All of the records should be given again verbatim.

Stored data

== Segment start ==

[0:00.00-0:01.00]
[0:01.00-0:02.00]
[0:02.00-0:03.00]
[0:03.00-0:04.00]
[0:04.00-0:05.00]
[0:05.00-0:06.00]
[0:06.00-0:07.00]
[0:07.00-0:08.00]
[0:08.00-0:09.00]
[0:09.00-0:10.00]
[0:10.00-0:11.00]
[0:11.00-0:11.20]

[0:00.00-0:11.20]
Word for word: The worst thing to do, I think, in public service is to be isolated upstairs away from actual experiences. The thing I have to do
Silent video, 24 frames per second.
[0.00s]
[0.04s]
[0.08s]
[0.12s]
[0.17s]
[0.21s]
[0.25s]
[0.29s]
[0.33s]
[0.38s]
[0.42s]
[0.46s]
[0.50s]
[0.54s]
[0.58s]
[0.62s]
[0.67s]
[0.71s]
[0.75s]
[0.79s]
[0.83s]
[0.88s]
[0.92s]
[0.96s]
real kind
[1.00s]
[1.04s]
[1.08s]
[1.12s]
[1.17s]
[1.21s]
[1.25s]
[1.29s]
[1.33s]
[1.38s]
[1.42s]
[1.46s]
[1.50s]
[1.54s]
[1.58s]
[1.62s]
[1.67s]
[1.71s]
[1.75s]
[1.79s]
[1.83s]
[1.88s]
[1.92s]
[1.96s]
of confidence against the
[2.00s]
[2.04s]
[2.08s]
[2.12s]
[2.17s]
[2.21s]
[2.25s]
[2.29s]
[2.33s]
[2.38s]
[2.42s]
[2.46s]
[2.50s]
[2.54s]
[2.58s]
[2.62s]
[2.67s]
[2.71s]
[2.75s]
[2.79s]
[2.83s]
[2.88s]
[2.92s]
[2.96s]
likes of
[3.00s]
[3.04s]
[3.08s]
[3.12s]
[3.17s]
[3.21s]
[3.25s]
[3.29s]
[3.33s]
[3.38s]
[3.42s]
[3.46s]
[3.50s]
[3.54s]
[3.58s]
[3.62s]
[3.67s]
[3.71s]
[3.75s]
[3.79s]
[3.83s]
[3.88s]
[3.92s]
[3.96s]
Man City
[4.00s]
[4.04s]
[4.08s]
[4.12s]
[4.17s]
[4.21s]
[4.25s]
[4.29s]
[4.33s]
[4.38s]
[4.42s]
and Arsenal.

== Segment end ==

EXERCISE OUTPUT:
[0:00.00-0:01.00]
[0:01.00-0:02.00]
[0:02.00-0:03.00]
[0:03.00-0:04.00]
[0:04.00-0:05.00]
[0:05.00-0:06.00]
[0:06.00-0:07.00]
[0:07.00-0:08.00]
[0:08.00-0:09.00]
[0:09.00-0:10.00]
[0:10.00-0:11.00]
[0:11.00-0:11.20]

[0:00.00-0:11.20]
Word for word: The worst thing to do, I think, in public service is to be isolated upstairs away from actual experiences. The thing I have to do
Silent video, 24 frames per second.
[0.00s]
[0.04s]
[0.08s]
[0.12s]
[0.17s]
[0.21s]
[0.25s]
[0.29s]
[0.33s]
[0.38s]
[0.42s]
[0.46s]
[0.50s]
[0.54s]
[0.58s]
[0.62s]
[0.67s]
[0.71s]
[0.75s]
[0.79s]
[0.83s]
[0.88s]
[0.92s]
[0.96s]
real kind
[1.00s]
[1.04s]
[1.08s]
[1.12s]
[1.17s]
[1.21s]
[1.25s]
[1.29s]
[1.33s]
[1.38s]
[1.42s]
[1.46s]
[1.50s]
[1.54s]
[1.58s]
[1.62s]
[1.67s]
[1.71s]
[1.75s]
[1.79s]
[1.83s]
[1.88s]
[1.92s]
[1.96s]
of confidence against the
[2.00s]
[2.04s]
[2.08s]
[2.12s]
[2.17s]
[2.21s]
[2.25s]
[2.29s]
[2.33s]
[2.38s]
[2.42s]
[2.46s]
[2.50s]
[2.54s]
[2.58s]
[2.62s]
[2.67s]
[2.71s]
[2.75s]
[2.79s]
[2.83s]
[2.88s]
[2.92s]
[2.96s]
likes of
[3.00s]
[3.04s]
[3.08s]
[3.12s]
[3.17s]
[3.21s]
[3.25s]
[3.29s]
[3.33s]
[3.38s]
[3.42s]
[3.46s]
[3.50s]
[3.54s]
[3.58s]
[3.62s]
[3.67s]
[3.71s]
[3.75s]
[3.79s]
[3.83s]
[3.88s]
[3.92s]
[3.96s]
Man City
[4.00s]
[4.04s]
[4.08s]
[4.12s]
[4.17s]
[4.21s]
[4.25s]
[4.29s]
[4.33s]
[4.38s]
[4.42s]
and Arsenal.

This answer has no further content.